**AIM OF THE TASK:** Each record must come back unchanged in your answer, stripped of its images.

**RECORDS FOR THE TASK:**
-- Opening Marker --

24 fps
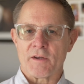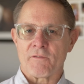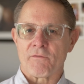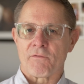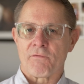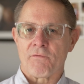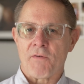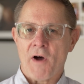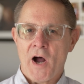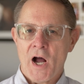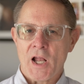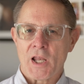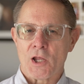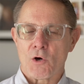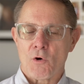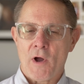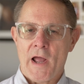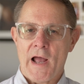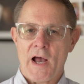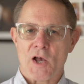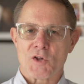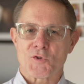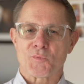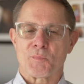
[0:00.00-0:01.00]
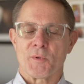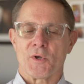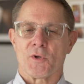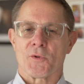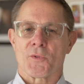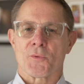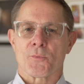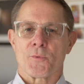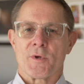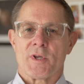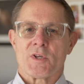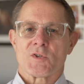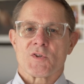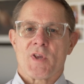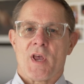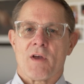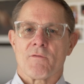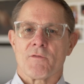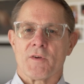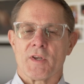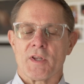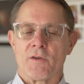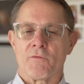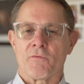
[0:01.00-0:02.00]
Follow House Bill
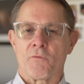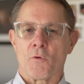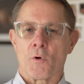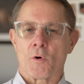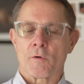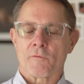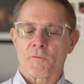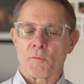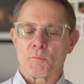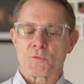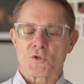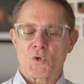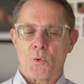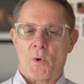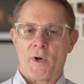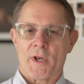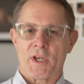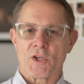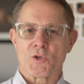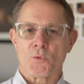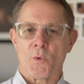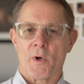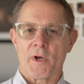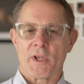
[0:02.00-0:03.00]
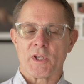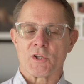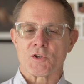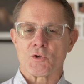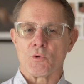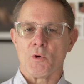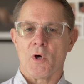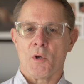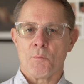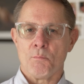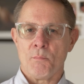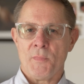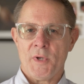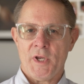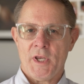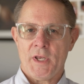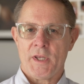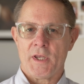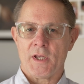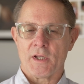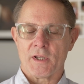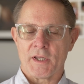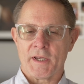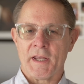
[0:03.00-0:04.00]
374 from 2022
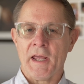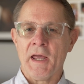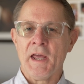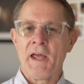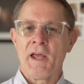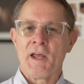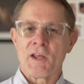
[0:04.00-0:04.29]
immediately.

-- Closing Marker --

**TASK RESULT:**
24 fps
[0:00.00-0:01.00]
[0:01.00-0:02.00]
Follow House Bill
[0:02.00-0:03.00]
[0:03.00-0:04.00]
374 from 2022
[0:04.00-0:04.29]
immediately.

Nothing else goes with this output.